A hectic week in Canadian politics and trade, with multiple actions in the way
[Listen to “The Daily”: Elbows Up: Canada’s Response to Trump’s Trade War]
What is the following: Mr. Ford, together with Dominic Leblanca, the new Minister of International Trade and François-Philippe champagne, a new finance minister, met with their colleagues in Washington: Howard Lutnick, American Trade Secretary, and Jamieson Greer, US MP. The message they received, reports Matin, “there was no Canada, or any other country in the cross -haired President Trump, could avoid a new circle of deleted tariffs on April 2.”
[Read: Tariff Pain First, Deals Later, U.S. Tells Canada in Key Meeting]
These tariffs will be “reciprocal” – that is, the United States will apply the same tariff against exports from Canada, which exists exports from the United States.
Due to the USMac (or Cusma, as it is called in Canada), the free trade agreement signed in accordance with the first Trump administration, Canada has relatively little tariff on US imports, except for some agricultural products, especially dairy products, which are part of the supply control system. So in theory, reciprocal tariffs can have a relatively little effect.

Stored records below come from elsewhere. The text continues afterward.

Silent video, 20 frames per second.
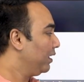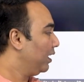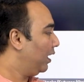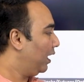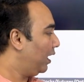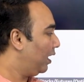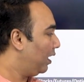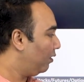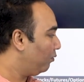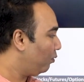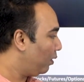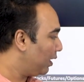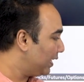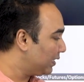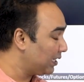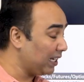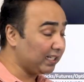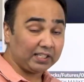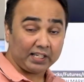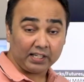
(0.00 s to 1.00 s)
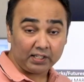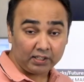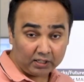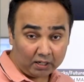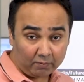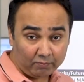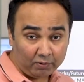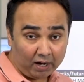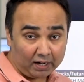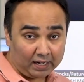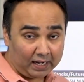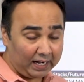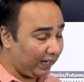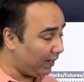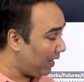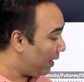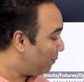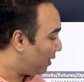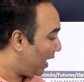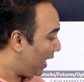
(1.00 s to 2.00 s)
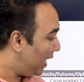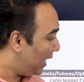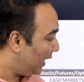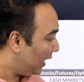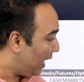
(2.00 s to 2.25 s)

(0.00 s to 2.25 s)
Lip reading: What is the system you are trading? I'm writing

But there is a savage ticket. Mr. Trump sees a tax added tax, such as goods and services taxes, as tariffs because they do not apply to exports not shared by most trade economists. How Mr. Trump could go for the GST, and that this could affect the trade between Canada and the United States, it is not clear.
A much larger trade problem can explode on April 2, when the suspension of Mr. Trump about cleaning and potentially devastating 25 – % tariffs on most Canadian exports and 10 -firm energy tariffs and some minerals expire. (These accusations are already imposed by some Canadian exports not certified as in accordance with the rules of content in North America of the USMac.)